I’d managed to successfully overwrite the dash cam and the vampires did repair Marais’s cruiser, hiding all traces of the damage. Unfortunately, when a vampire engineer told you that the internal combustion engine you are trying to get him to fix is an abomination and repairing it violated his oath to do no harm, he meant it. During our last meeting, Officer Marais shared with me that he’d driven his vehicle back and forth to Houston for a week and he’d yet to gas it up.

I opened the screen door. “Please come in.”

Officer Marais took a careful step inside, but stayed by the door. I turned to Maud and Helen, who was hiding behind her mom’s legs.

“This is my sister, Maud, and my niece, Helen.”

Maud smiled at him. Helen hissed and took off like a rocket into the kitchen.

“Did that child just hiss at me?” Officer Marais blinked.

“Yes,” Maud said. “She’s pretending to be a cat. Children do that.”
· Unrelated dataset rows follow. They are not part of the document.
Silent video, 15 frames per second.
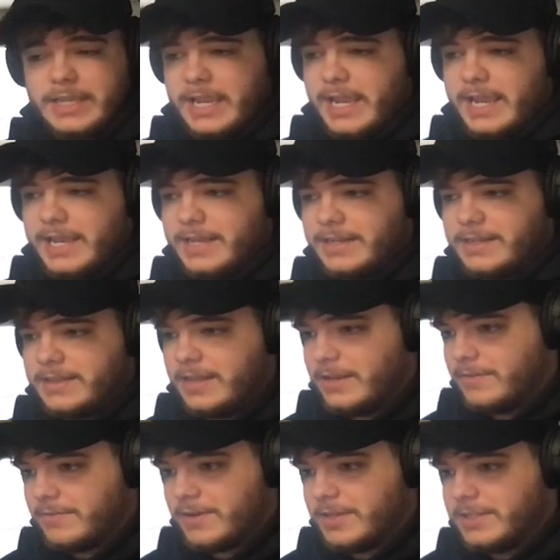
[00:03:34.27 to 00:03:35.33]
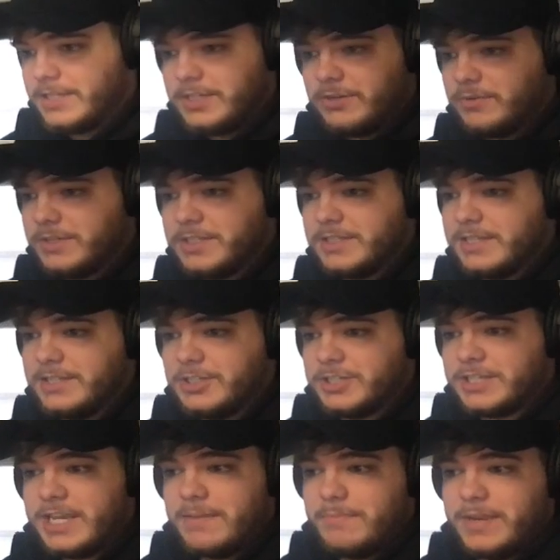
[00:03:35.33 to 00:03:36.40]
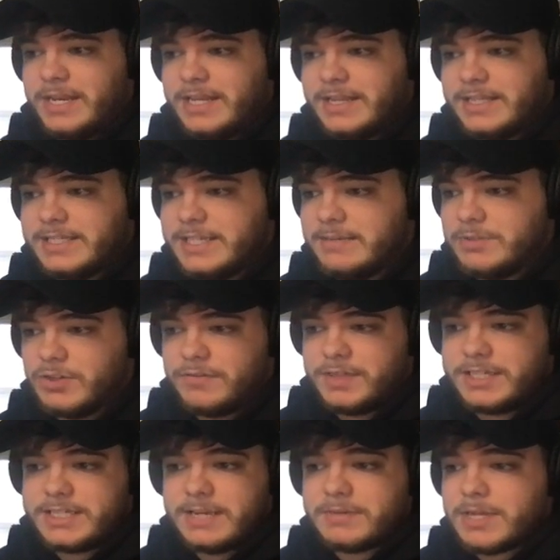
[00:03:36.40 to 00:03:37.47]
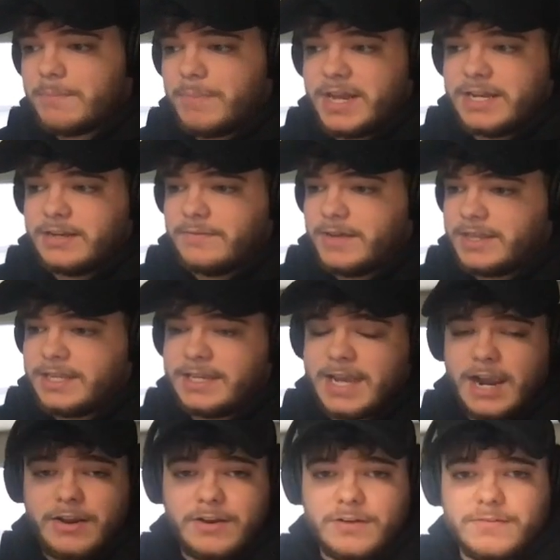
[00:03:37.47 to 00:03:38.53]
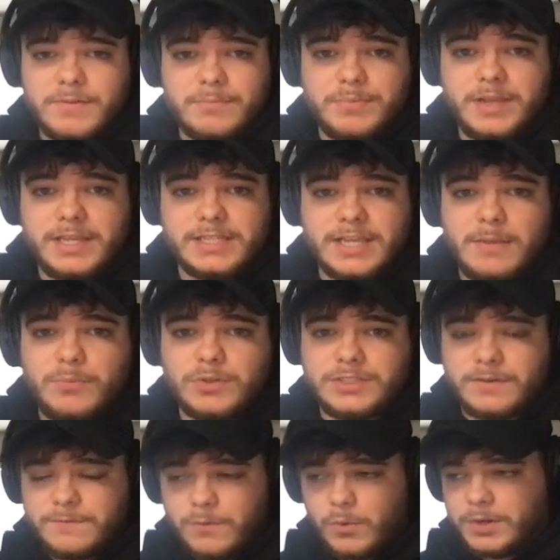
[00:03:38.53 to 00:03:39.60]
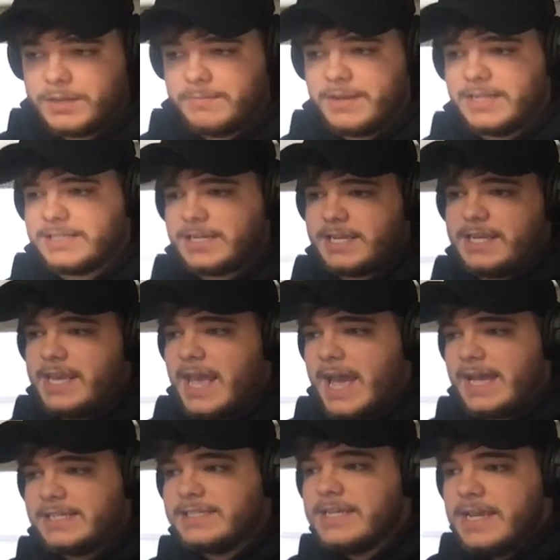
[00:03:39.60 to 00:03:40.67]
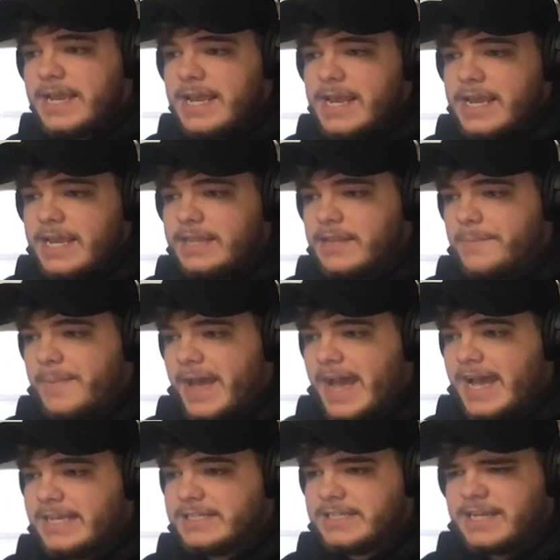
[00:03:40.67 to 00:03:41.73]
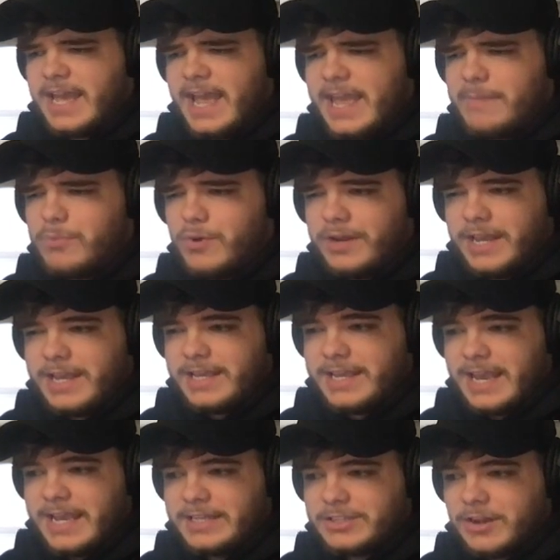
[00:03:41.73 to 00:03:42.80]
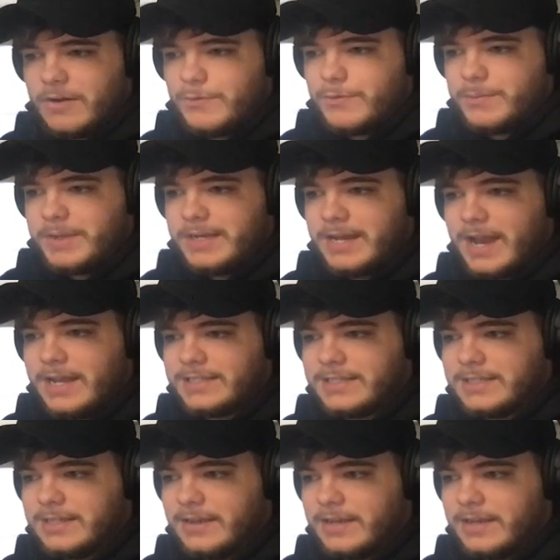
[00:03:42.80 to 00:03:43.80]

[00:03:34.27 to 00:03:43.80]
And they continuously just keep beating these teams. So if this game's competitive, I think Kyrie Irving plays upwards of 40 minutes like he has in the past. And at 8.8K, it's hard for me not to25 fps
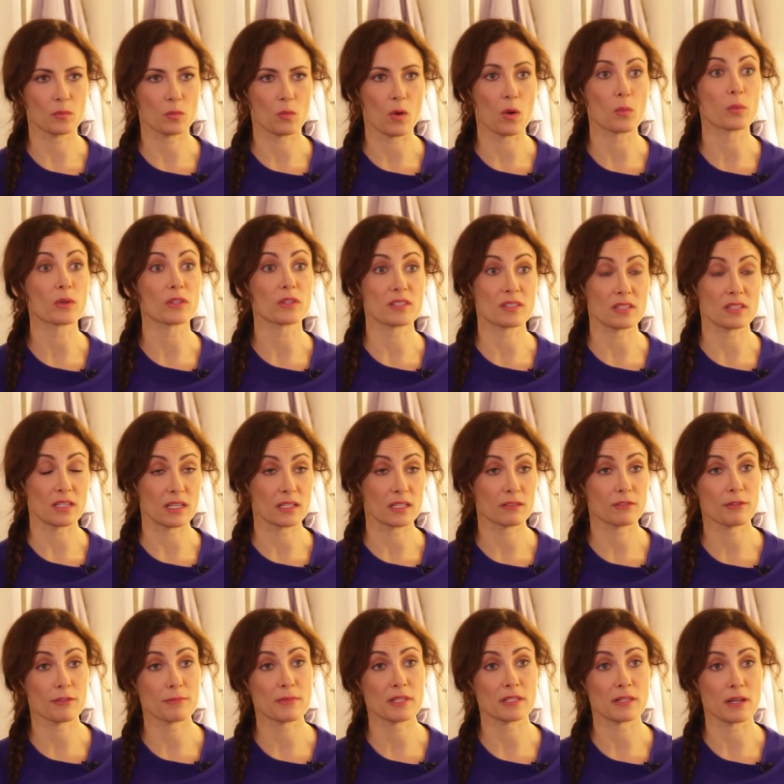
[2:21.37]
what we're seeing
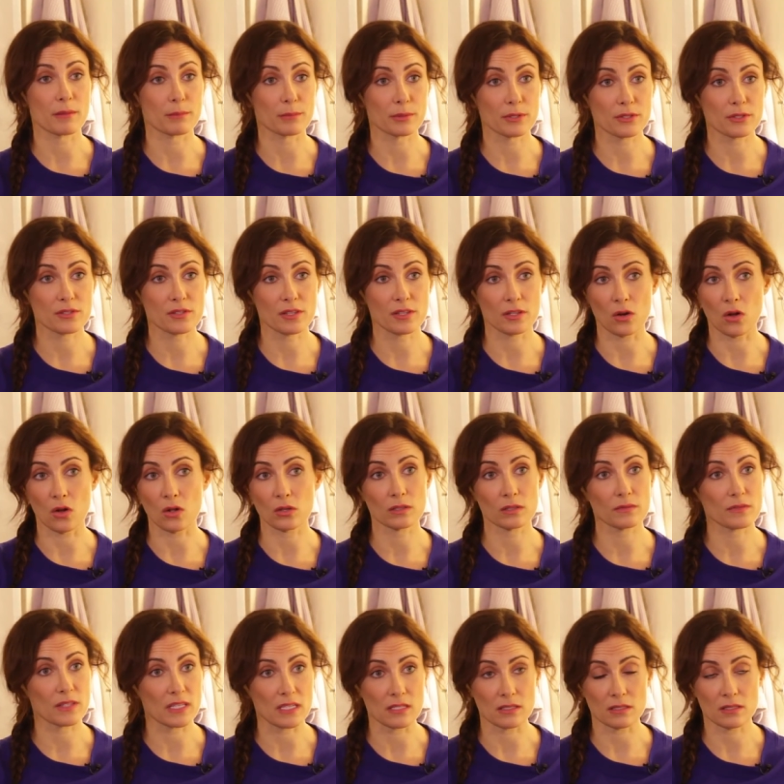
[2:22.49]
from the numbers that all of
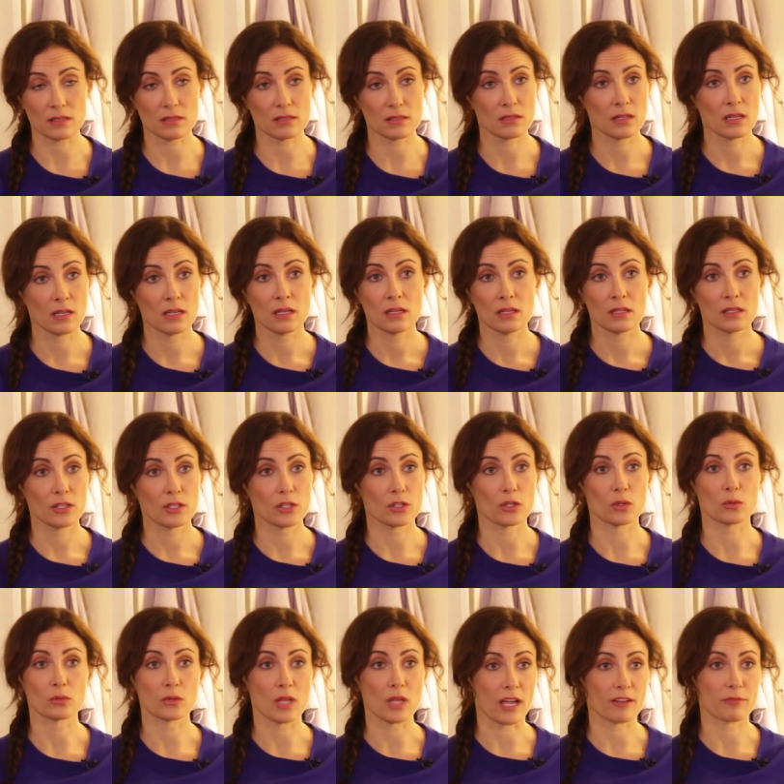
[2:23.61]
these, you know,
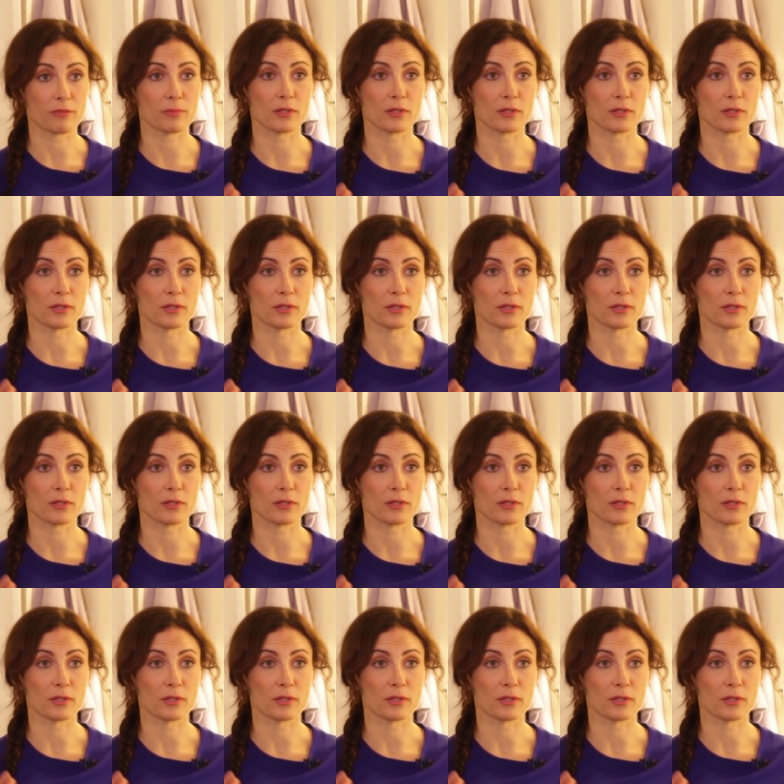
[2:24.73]
live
“How may I help you this time?” I asked.

“There was a disturbance here three days ago. People reported loud noises and the loss of power.”

“Yes, I remember. Someone was joyriding a very loud motorcycle.” And I couldn’t wait to give him a piece of my mind.

“Did you see the vehicle?” His face told me that he was just going through the motions.

“No.”

“Are you aware that a high-speed pursuit took place today on I45?”

“Did it?”

“Were you involved in that matter?”

“No.”

“Did that pursuit have anything to do with the disturbance here?”

Officer Marais was wasted on the Red Deer P.D. We barely had any crime. In a bigger city, with his intuition, he would be knocking cases out of the park faster than they could bring them to him.

Officer Marais treated me to the serious cop stare. I did my best to keep from wilting.

“Is this the part where you tell me that you intend to get to the bottom of what’s going on here?”

“What is going on here?”

“We are considering granting asylum to an alien who is a victim of a religious crusade,” I told him. “We have a vampire and a werewolf on our side, but we’re not sure it will be enough.”

He put away his notepad. “Let me know if you see or hear anything unusual, ma’am.”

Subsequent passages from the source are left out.